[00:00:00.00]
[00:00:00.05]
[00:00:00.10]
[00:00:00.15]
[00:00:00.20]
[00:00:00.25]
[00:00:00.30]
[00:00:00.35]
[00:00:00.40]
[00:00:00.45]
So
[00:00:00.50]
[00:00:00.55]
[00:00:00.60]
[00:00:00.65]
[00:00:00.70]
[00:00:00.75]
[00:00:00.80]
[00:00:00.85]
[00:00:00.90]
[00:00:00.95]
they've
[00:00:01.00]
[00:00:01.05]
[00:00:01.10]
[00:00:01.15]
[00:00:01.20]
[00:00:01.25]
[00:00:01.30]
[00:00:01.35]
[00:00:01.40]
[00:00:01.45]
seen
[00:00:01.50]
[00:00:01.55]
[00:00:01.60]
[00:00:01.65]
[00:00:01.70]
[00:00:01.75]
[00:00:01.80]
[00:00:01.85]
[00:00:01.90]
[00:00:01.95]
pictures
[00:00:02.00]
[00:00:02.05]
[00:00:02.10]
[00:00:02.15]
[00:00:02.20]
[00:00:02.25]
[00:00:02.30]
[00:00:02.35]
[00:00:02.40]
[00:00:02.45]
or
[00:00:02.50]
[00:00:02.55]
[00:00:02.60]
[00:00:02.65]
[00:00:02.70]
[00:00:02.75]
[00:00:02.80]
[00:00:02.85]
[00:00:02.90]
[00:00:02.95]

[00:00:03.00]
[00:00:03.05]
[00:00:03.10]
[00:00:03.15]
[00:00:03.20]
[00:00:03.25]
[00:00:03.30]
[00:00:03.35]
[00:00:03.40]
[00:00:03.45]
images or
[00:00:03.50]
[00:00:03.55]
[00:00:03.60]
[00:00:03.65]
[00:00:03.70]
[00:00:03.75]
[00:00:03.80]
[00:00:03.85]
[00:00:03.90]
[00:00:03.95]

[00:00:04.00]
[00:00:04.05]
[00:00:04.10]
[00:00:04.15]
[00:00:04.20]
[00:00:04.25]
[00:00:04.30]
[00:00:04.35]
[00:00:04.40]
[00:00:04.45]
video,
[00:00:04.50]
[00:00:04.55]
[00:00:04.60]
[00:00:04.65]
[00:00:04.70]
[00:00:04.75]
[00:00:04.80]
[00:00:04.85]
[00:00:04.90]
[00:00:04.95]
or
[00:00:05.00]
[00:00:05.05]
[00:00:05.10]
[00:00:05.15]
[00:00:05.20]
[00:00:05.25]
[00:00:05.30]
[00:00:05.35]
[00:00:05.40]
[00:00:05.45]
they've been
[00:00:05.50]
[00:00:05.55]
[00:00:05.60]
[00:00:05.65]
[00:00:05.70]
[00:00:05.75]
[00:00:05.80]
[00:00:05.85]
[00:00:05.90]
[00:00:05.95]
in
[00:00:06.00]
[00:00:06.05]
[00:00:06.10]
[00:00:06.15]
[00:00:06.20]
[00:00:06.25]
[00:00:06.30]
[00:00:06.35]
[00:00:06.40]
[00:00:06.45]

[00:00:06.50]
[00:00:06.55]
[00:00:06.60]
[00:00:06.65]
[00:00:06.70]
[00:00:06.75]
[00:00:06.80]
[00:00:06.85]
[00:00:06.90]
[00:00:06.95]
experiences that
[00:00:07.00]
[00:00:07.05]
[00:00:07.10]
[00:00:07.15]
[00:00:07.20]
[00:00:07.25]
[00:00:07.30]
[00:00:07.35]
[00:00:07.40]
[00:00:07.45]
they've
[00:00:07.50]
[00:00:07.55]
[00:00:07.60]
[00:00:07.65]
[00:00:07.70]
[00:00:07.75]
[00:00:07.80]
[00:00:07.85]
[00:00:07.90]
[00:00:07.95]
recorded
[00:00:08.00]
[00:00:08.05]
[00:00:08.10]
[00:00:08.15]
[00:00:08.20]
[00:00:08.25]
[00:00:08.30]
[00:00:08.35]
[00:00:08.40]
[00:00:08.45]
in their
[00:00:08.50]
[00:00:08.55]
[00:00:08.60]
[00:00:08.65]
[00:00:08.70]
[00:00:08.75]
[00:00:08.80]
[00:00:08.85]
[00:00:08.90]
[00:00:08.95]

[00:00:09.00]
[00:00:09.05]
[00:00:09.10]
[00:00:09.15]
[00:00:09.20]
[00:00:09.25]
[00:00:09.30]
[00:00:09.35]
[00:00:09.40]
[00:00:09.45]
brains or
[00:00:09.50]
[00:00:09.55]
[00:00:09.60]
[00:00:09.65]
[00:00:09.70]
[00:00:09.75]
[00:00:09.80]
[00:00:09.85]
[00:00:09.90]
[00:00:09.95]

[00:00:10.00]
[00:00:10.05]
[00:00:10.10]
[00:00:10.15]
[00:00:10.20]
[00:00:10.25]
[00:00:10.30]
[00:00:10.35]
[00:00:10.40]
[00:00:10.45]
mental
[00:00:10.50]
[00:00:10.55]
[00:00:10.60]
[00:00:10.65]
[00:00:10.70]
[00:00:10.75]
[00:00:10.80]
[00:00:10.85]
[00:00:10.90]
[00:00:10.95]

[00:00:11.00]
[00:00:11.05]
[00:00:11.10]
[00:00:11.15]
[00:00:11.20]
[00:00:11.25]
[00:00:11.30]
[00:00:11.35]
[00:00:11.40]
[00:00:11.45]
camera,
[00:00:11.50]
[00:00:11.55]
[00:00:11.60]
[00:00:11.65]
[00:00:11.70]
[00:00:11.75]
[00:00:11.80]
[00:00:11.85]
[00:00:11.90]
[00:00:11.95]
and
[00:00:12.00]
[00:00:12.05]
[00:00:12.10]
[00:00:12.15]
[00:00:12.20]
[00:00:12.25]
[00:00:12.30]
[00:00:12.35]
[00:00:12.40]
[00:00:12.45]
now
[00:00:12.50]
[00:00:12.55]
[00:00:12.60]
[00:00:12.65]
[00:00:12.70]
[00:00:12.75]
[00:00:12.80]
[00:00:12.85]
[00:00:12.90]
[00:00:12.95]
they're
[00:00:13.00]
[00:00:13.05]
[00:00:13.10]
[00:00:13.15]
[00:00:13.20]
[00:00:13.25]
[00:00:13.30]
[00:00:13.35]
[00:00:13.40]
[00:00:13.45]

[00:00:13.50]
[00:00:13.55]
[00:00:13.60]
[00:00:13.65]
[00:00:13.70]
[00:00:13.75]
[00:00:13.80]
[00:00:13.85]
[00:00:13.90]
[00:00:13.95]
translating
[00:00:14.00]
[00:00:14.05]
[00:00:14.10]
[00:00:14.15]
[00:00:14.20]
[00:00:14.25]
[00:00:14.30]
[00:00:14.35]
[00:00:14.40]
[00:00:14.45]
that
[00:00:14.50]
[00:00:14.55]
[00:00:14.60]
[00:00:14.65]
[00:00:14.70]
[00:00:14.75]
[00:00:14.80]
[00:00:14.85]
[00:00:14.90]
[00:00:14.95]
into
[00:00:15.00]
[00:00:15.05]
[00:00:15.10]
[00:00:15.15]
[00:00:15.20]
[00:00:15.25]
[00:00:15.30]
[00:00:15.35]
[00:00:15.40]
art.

TASK REQUIREMENTS |
Transcribe the full listing exactly, leaving out no line.

SOLUTION FOR THIS EXERCISE |
[00:00:00.00]
[00:00:00.05]
[00:00:00.10]
[00:00:00.15]
[00:00:00.20]
[00:00:00.25]
[00:00:00.30]
[00:00:00.35]
[00:00:00.40]
[00:00:00.45]
So
[00:00:00.50]
[00:00:00.55]
[00:00:00.60]
[00:00:00.65]
[00:00:00.70]
[00:00:00.75]
[00:00:00.80]
[00:00:00.85]
[00:00:00.90]
[00:00:00.95]
they've
[00:00:01.00]
[00:00:01.05]
[00:00:01.10]
[00:00:01.15]
[00:00:01.20]
[00:00:01.25]
[00:00:01.30]
[00:00:01.35]
[00:00:01.40]
[00:00:01.45]
seen
[00:00:01.50]
[00:00:01.55]
[00:00:01.60]
[00:00:01.65]
[00:00:01.70]
[00:00:01.75]
[00:00:01.80]
[00:00:01.85]
[00:00:01.90]
[00:00:01.95]
pictures
[00:00:02.00]
[00:00:02.05]
[00:00:02.10]
[00:00:02.15]
[00:00:02.20]
[00:00:02.25]
[00:00:02.30]
[00:00:02.35]
[00:00:02.40]
[00:00:02.45]
or
[00:00:02.50]
[00:00:02.55]
[00:00:02.60]
[00:00:02.65]
[00:00:02.70]
[00:00:02.75]
[00:00:02.80]
[00:00:02.85]
[00:00:02.90]
[00:00:02.95]

[00:00:03.00]
[00:00:03.05]
[00:00:03.10]
[00:00:03.15]
[00:00:03.20]
[00:00:03.25]
[00:00:03.30]
[00:00:03.35]
[00:00:03.40]
[00:00:03.45]
images or
[00:00:03.50]
[00:00:03.55]
[00:00:03.60]
[00:00:03.65]
[00:00:03.70]
[00:00:03.75]
[00:00:03.80]
[00:00:03.85]
[00:00:03.90]
[00:00:03.95]

[00:00:04.00]
[00:00:04.05]
[00:00:04.10]
[00:00:04.15]
[00:00:04.20]
[00:00:04.25]
[00:00:04.30]
[00:00:04.35]
[00:00:04.40]
[00:00:04.45]
video,
[00:00:04.50]
[00:00:04.55]
[00:00:04.60]
[00:00:04.65]
[00:00:04.70]
[00:00:04.75]
[00:00:04.80]
[00:00:04.85]
[00:00:04.90]
[00:00:04.95]
or
[00:00:05.00]
[00:00:05.05]
[00:00:05.10]
[00:00:05.15]
[00:00:05.20]
[00:00:05.25]
[00:00:05.30]
[00:00:05.35]
[00:00:05.40]
[00:00:05.45]
they've been
[00:00:05.50]
[00:00:05.55]
[00:00:05.60]
[00:00:05.65]
[00:00:05.70]
[00:00:05.75]
[00:00:05.80]
[00:00:05.85]
[00:00:05.90]
[00:00:05.95]
in
[00:00:06.00]
[00:00:06.05]
[00:00:06.10]
[00:00:06.15]
[00:00:06.20]
[00:00:06.25]
[00:00:06.30]
[00:00:06.35]
[00:00:06.40]
[00:00:06.45]

[00:00:06.50]
[00:00:06.55]
[00:00:06.60]
[00:00:06.65]
[00:00:06.70]
[00:00:06.75]
[00:00:06.80]
[00:00:06.85]
[00:00:06.90]
[00:00:06.95]
experiences that
[00:00:07.00]
[00:00:07.05]
[00:00:07.10]
[00:00:07.15]
[00:00:07.20]
[00:00:07.25]
[00:00:07.30]
[00:00:07.35]
[00:00:07.40]
[00:00:07.45]
they've
[00:00:07.50]
[00:00:07.55]
[00:00:07.60]
[00:00:07.65]
[00:00:07.70]
[00:00:07.75]
[00:00:07.80]
[00:00:07.85]
[00:00:07.90]
[00:00:07.95]
recorded
[00:00:08.00]
[00:00:08.05]
[00:00:08.10]
[00:00:08.15]
[00:00:08.20]
[00:00:08.25]
[00:00:08.30]
[00:00:08.35]
[00:00:08.40]
[00:00:08.45]
in their
[00:00:08.50]
[00:00:08.55]
[00:00:08.60]
[00:00:08.65]
[00:00:08.70]
[00:00:08.75]
[00:00:08.80]
[00:00:08.85]
[00:00:08.90]
[00:00:08.95]

[00:00:09.00]
[00:00:09.05]
[00:00:09.10]
[00:00:09.15]
[00:00:09.20]
[00:00:09.25]
[00:00:09.30]
[00:00:09.35]
[00:00:09.40]
[00:00:09.45]
brains or
[00:00:09.50]
[00:00:09.55]
[00:00:09.60]
[00:00:09.65]
[00:00:09.70]
[00:00:09.75]
[00:00:09.80]
[00:00:09.85]
[00:00:09.90]
[00:00:09.95]

[00:00:10.00]
[00:00:10.05]
[00:00:10.10]
[00:00:10.15]
[00:00:10.20]
[00:00:10.25]
[00:00:10.30]
[00:00:10.35]
[00:00:10.40]
[00:00:10.45]
mental
[00:00:10.50]
[00:00:10.55]
[00:00:10.60]
[00:00:10.65]
[00:00:10.70]
[00:00:10.75]
[00:00:10.80]
[00:00:10.85]
[00:00:10.90]
[00:00:10.95]

[00:00:11.00]
[00:00:11.05]
[00:00:11.10]
[00:00:11.15]
[00:00:11.20]
[00:00:11.25]
[00:00:11.30]
[00:00:11.35]
[00:00:11.40]
[00:00:11.45]
camera,
[00:00:11.50]
[00:00:11.55]
[00:00:11.60]
[00:00:11.65]
[00:00:11.70]
[00:00:11.75]
[00:00:11.80]
[00:00:11.85]
[00:00:11.90]
[00:00:11.95]
and
[00:00:12.00]
[00:00:12.05]
[00:00:12.10]
[00:00:12.15]
[00:00:12.20]
[00:00:12.25]
[00:00:12.30]
[00:00:12.35]
[00:00:12.40]
[00:00:12.45]
now
[00:00:12.50]
[00:00:12.55]
[00:00:12.60]
[00:00:12.65]
[00:00:12.70]
[00:00:12.75]
[00:00:12.80]
[00:00:12.85]
[00:00:12.90]
[00:00:12.95]
they're
[00:00:13.00]
[00:00:13.05]
[00:00:13.10]
[00:00:13.15]
[00:00:13.20]
[00:00:13.25]
[00:00:13.30]
[00:00:13.35]
[00:00:13.40]
[00:00:13.45]

[00:00:13.50]
[00:00:13.55]
[00:00:13.60]
[00:00:13.65]
[00:00:13.70]
[00:00:13.75]
[00:00:13.80]
[00:00:13.85]
[00:00:13.90]
[00:00:13.95]
translating
[00:00:14.00]
[00:00:14.05]
[00:00:14.10]
[00:00:14.15]
[00:00:14.20]
[00:00:14.25]
[00:00:14.30]
[00:00:14.35]
[00:00:14.40]
[00:00:14.45]
that
[00:00:14.50]
[00:00:14.55]
[00:00:14.60]
[00:00:14.65]
[00:00:14.70]
[00:00:14.75]
[00:00:14.80]
[00:00:14.85]
[00:00:14.90]
[00:00:14.95]
into
[00:00:15.00]
[00:00:15.05]
[00:00:15.10]
[00:00:15.15]
[00:00:15.20]
[00:00:15.25]
[00:00:15.30]
[00:00:15.35]
[00:00:15.40]
art.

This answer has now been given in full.